Later, when Bank 10 is rooted, it will request a new EAH be calculated. If a snapshot is taken for Bank 12 (or any bank between 10 and 30), it will include the EAH from this epoch. If a node loads the snapshot from Bank 12, once it gets to freezing Bank 30, it will end up with a different bank hash since it included the EAH from this epoch (versus the other node's Bank 30 included the EAH from the previous epoch). Different bank hashes will result in consensus failures.
The above example is clearly bad. It can be observed that short epochs only occur (1) during warmup, or (2) in tests. Real clusters have much longer epochs (432,000 slots by default).
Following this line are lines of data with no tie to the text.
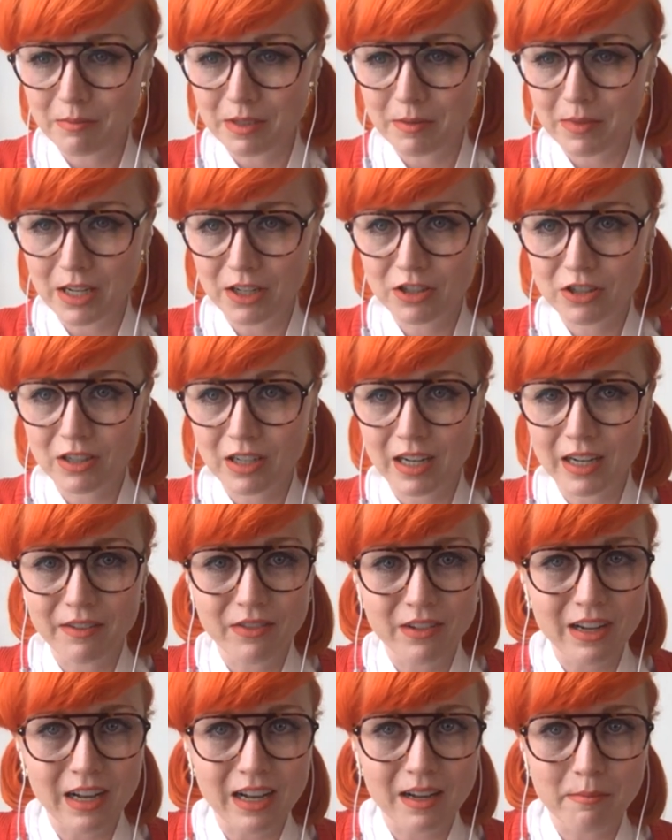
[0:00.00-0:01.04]
let me make sure
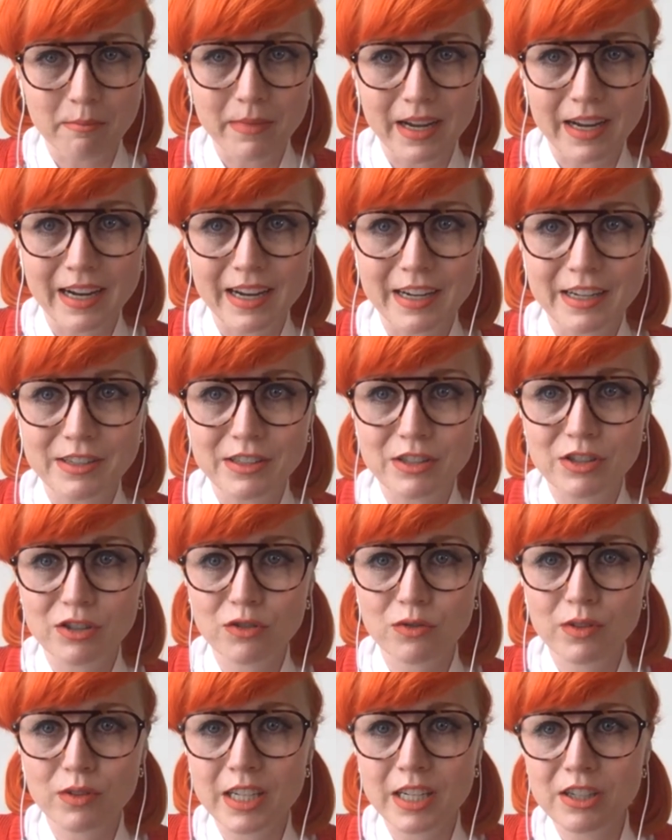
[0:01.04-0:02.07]
I've got my
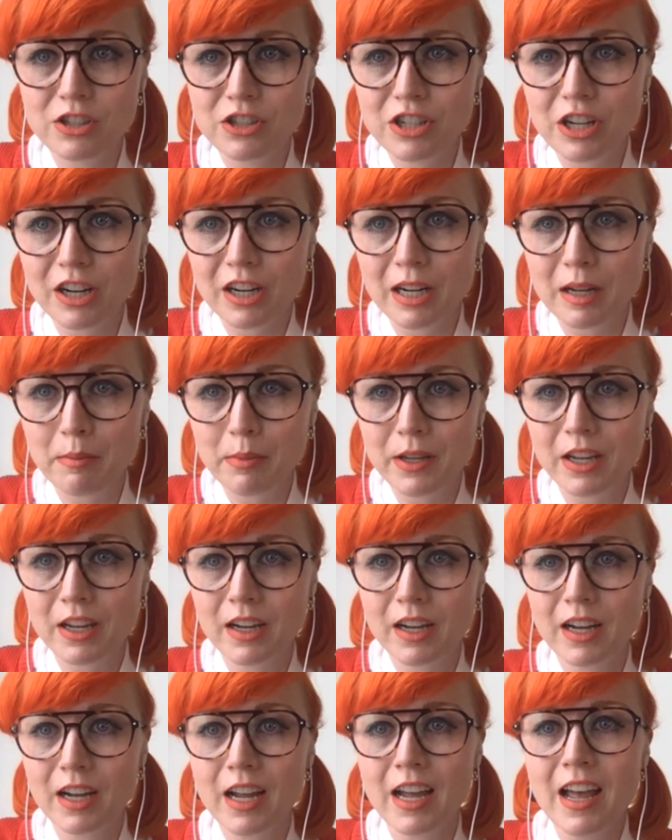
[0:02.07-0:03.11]
screen shared up
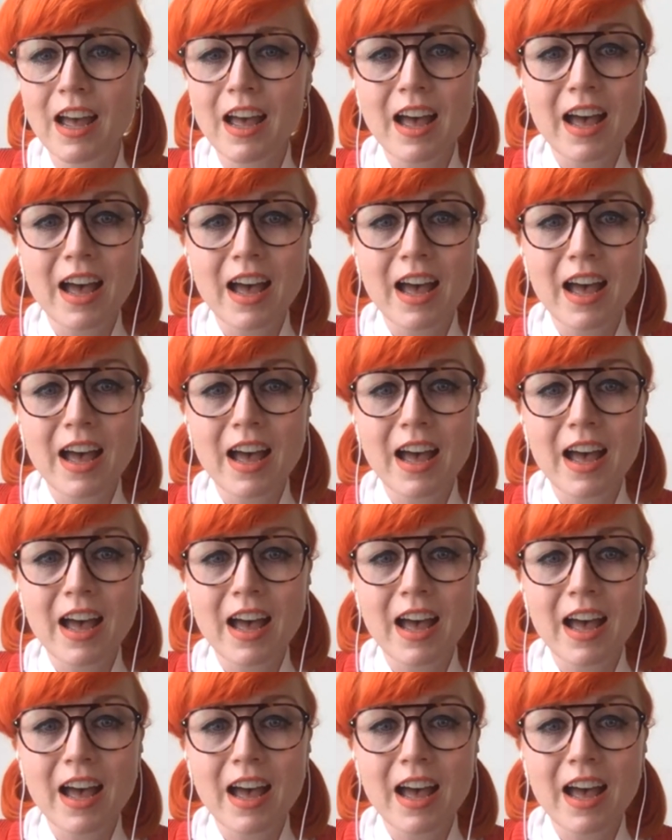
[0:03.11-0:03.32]
here.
Tests can be fixed as needed; that leaves fixing warmup. Since warmup is
transient, we disable EAH until slots-per-epoch is large enough. More
precisely, we disable EAH until the calculation window
is big enough. During
warmup, slots-per-epoch doubles each epoch until reaching the desired number,
so only a few epochs will skip EAH (which also is a small total number of
slots).
Warping
Warping introduces corner cases into EAH because many slots may be skipped,
including the entire range of start slot
to stop slot
.
Now, a new EAH will always be calculated based on the parent. Thus, if the
warp slot is stop slot
or greater (and the parent slot is less than stop
slot
), the warp bank will include this newly-calculated EAH. This is safe
because warping cannot be used on a live cluster; only for a new cluster or
tests/debugging. Therefore when the EAH was calculated is not germane.
For specific examples, refer to Appendix A.
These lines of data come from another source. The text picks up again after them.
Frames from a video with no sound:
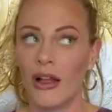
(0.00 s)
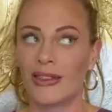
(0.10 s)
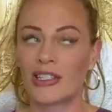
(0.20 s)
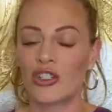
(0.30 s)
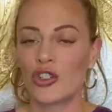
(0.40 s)

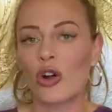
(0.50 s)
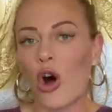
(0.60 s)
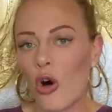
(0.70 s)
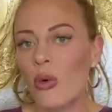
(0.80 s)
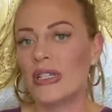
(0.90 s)
That's because you're
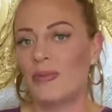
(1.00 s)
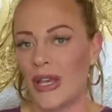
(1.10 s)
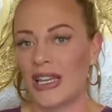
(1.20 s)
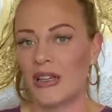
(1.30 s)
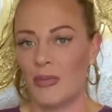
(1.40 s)
always
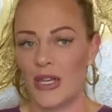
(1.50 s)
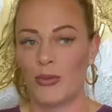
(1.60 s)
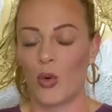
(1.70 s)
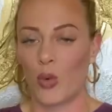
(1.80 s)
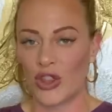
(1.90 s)
picking
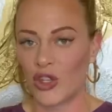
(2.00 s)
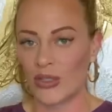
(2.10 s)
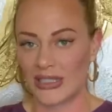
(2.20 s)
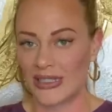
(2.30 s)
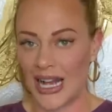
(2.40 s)
people with those
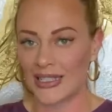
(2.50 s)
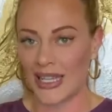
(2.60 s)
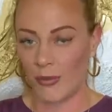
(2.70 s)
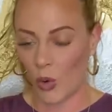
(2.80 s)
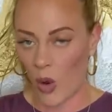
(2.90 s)
exact
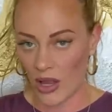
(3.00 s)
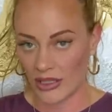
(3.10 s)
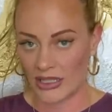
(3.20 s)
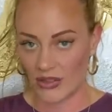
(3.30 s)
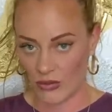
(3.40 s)
same
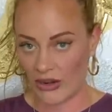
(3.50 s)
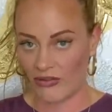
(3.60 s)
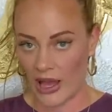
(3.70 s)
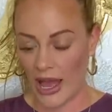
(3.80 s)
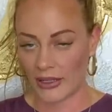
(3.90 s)
qualities and red
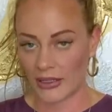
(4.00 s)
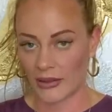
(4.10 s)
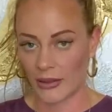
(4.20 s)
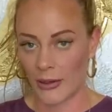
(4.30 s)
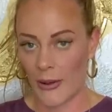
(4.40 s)
flags.
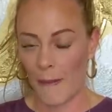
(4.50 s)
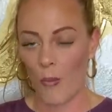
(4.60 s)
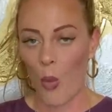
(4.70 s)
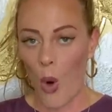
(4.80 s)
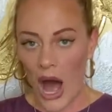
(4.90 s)

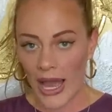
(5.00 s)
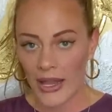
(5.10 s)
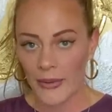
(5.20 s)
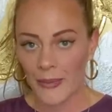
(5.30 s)
Why?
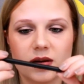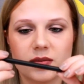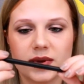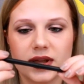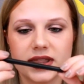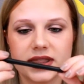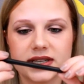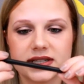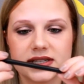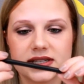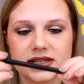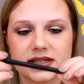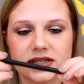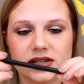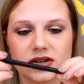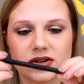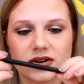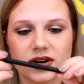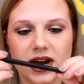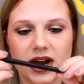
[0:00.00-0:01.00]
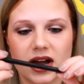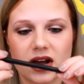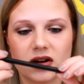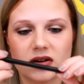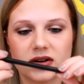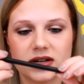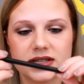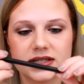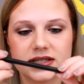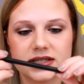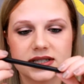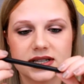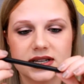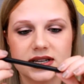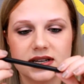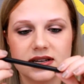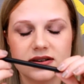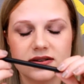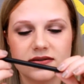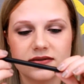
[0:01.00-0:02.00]
and this is the Crown
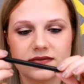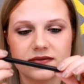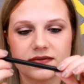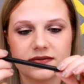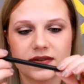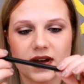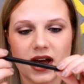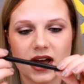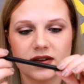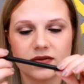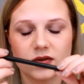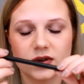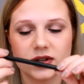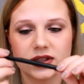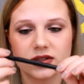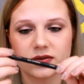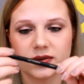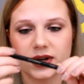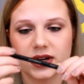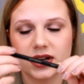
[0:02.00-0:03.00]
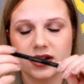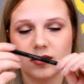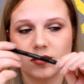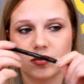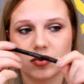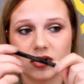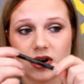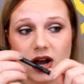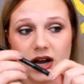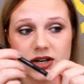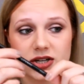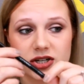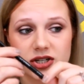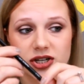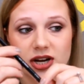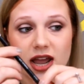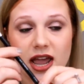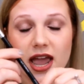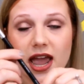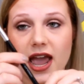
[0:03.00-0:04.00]
C five one three brush,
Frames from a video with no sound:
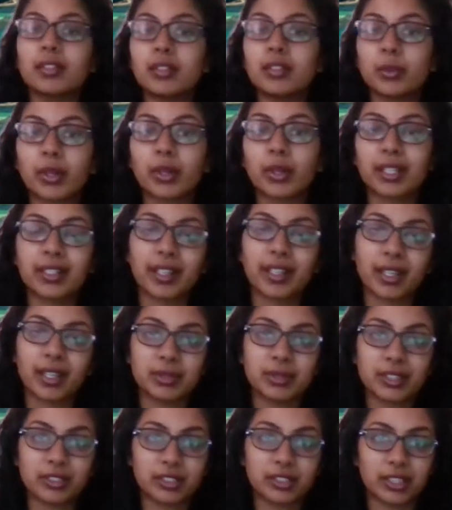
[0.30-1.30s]
Hi everyone,
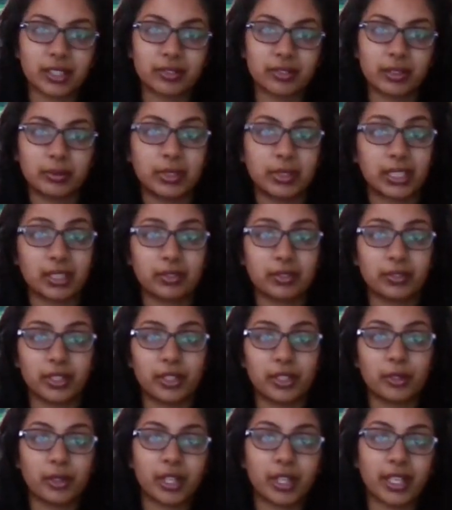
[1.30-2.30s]
I'm Srishka from Regan
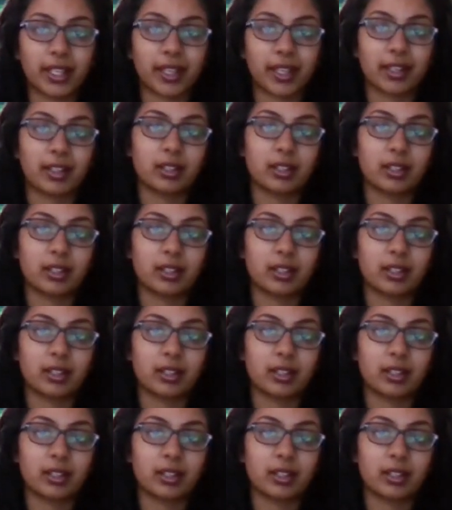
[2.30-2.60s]
Roy,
Implementation Alternatives
Perform the EAH calculation in the foreground
The accounts hash calculation takes around 15 seconds (median, on Mainnet-Beta today). This is far beyond the slot time; this would be bad UX, and also decrease network stability.
Remove stop offset
Instead of having two offsets—one for start
and one for stop
—use a single
offset for both. This delays when the EAH is saved into a Bank and voted on.
The saved EAH is now the EAH from the previous epoch. This could work; would
reduce the number of "special" slots from two to one. No significant
advantages observed.
Send EAH requests when making a new bank, instead of a new root
When a bank is created, we don't yet know if it will be finalized until it is rooted, which could result in multiple EAH requests due to forking. This would be bad for performance.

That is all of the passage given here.